▸ WHAT YOU NEED TO DO
The answer consists solely of the lines running from the one with "[0:02.08-0:03.12]" through the final line below, transcribed exactly and without any pictures.

Collected data
= = = = = = =
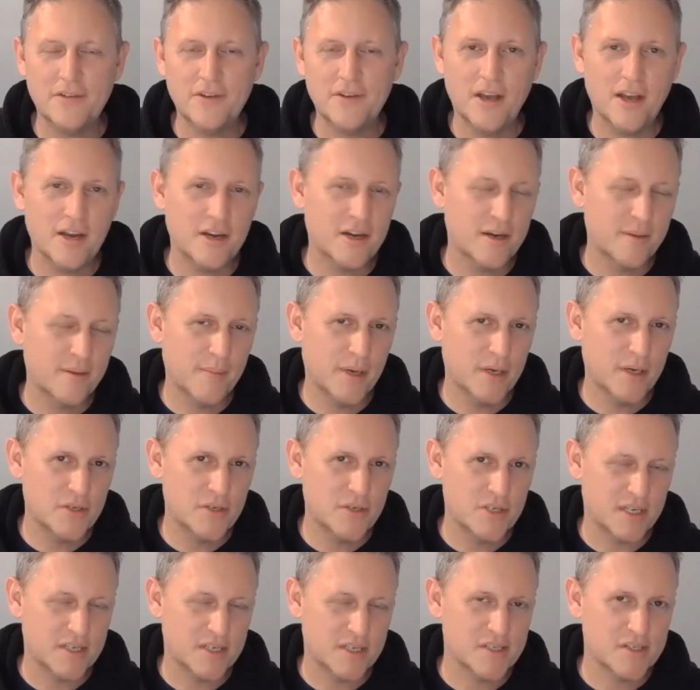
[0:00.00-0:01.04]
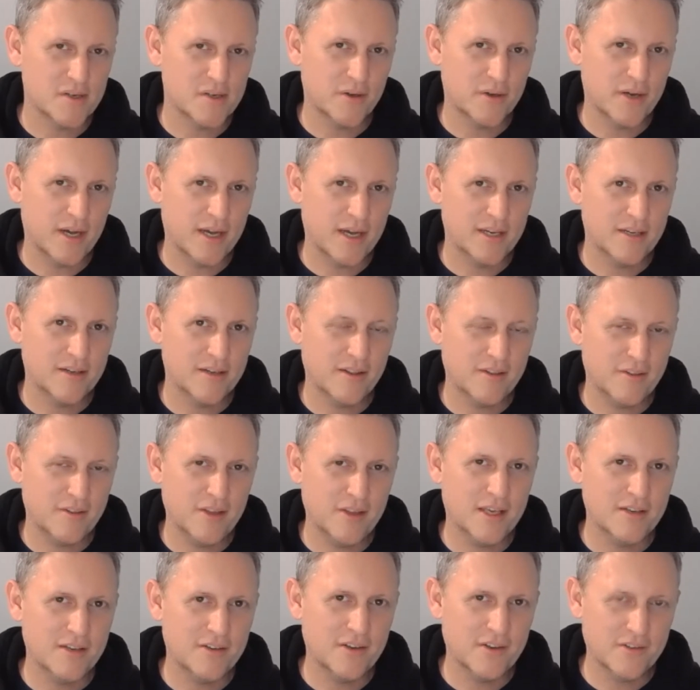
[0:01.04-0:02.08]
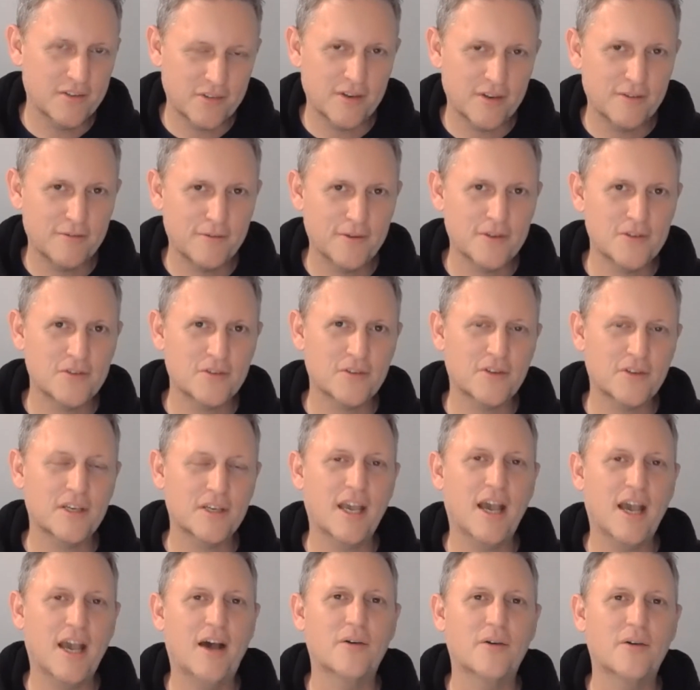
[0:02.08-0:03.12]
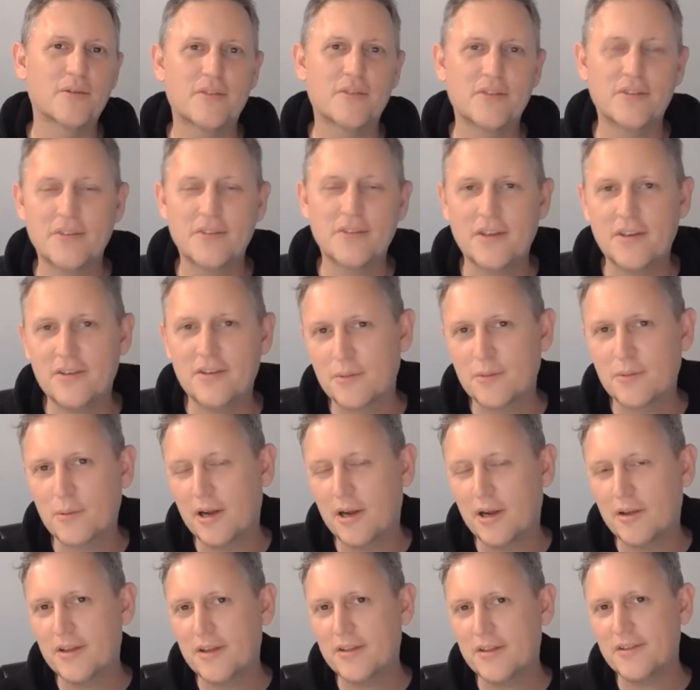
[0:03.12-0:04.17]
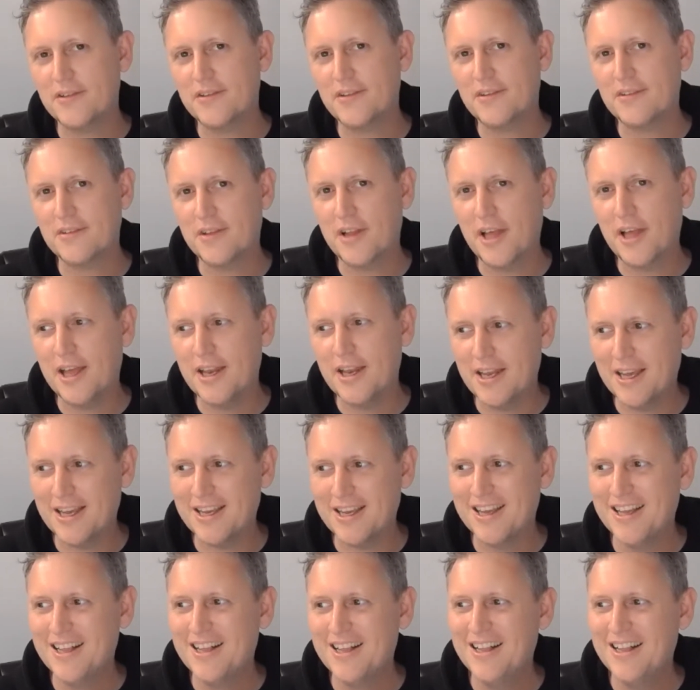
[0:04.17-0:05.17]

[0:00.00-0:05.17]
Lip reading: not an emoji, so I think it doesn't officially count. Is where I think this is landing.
= = = = = = =
▸ SOLUTION TO THE PROBLEM
[0:02.08-0:03.12]
[0:03.12-0:04.17]
[0:04.17-0:05.17]

[0:00.00-0:05.17]
Lip reading: not an emoji, so I think it doesn't officially count. Is where I think this is landing.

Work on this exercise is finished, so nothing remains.